Mick Neville

Personal information
- Native name: Mícheál Ó Nia (Irish)
- Born: 14 February 1891 Kilfinny, County Limerick, Ireland
- Died: 12 September 1973 (aged 82) Kilfinny, County Limerick, Ireland
- Occupation: Publican

Sport
- Sport: Hurling
- Position: Full-forward

Clubs
- Years: Club
- 1911–1922 1923–1929: Faughs Croagh-Kilfinny

Club titles
- Dublin titles: 6

Inter-county
- Years: County
- 1913–1922 1923–1924: Dublin Limerick

Inter-county titles
- Munster titles: 1
- Leinster titles: 4
- All-Irelands: 2

= Mick Neville (hurler born 1891) =

Irish hurler

Michael Neville (14 February 1891 – 12 September 1973) was an Irish hurler who played as a full-forward for the Dublin and Limerick senior teams from 1913 to 1924.

Neville made his first appearance for the Dublin team during the 1913 championship and became a regular player over much of the next decade. During that time, he won two All-Ireland winner's medals and four Leinster winner's medals. Neville later joined the Limerick team, winning one Munster winners' medal.

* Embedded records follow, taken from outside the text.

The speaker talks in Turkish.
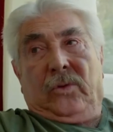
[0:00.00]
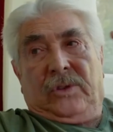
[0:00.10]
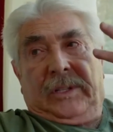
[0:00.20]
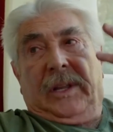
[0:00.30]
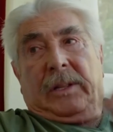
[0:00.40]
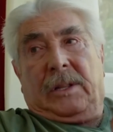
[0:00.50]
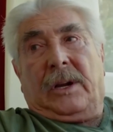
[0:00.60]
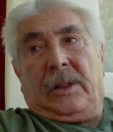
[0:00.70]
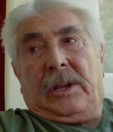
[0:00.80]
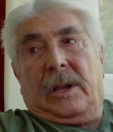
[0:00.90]
e, sitten
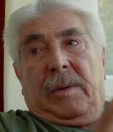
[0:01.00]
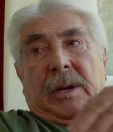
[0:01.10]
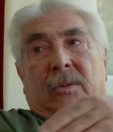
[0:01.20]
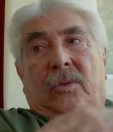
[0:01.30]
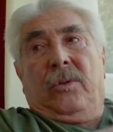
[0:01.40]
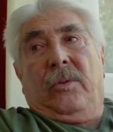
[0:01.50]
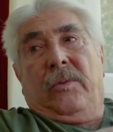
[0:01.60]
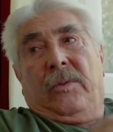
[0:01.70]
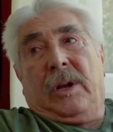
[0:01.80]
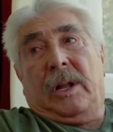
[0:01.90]
takıldı ya ben
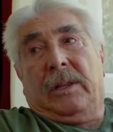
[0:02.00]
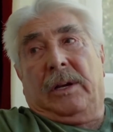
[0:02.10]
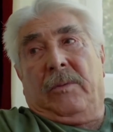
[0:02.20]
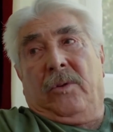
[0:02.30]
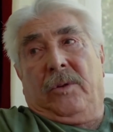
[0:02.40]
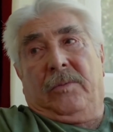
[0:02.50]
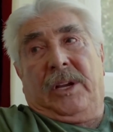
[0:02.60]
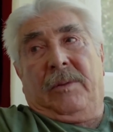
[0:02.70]
kolumu kaldıramıyorum.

At club level, Neville enjoyed a successful career with Faughs in Dublin, winning six county club championship winners' medals. He ended his club career with the Croagh-Kilfinny club in Limerick.

The new county grounds in Rathkeale were gifted to the County Board by the Neville family, so they were named Mick Neville Park in his honour.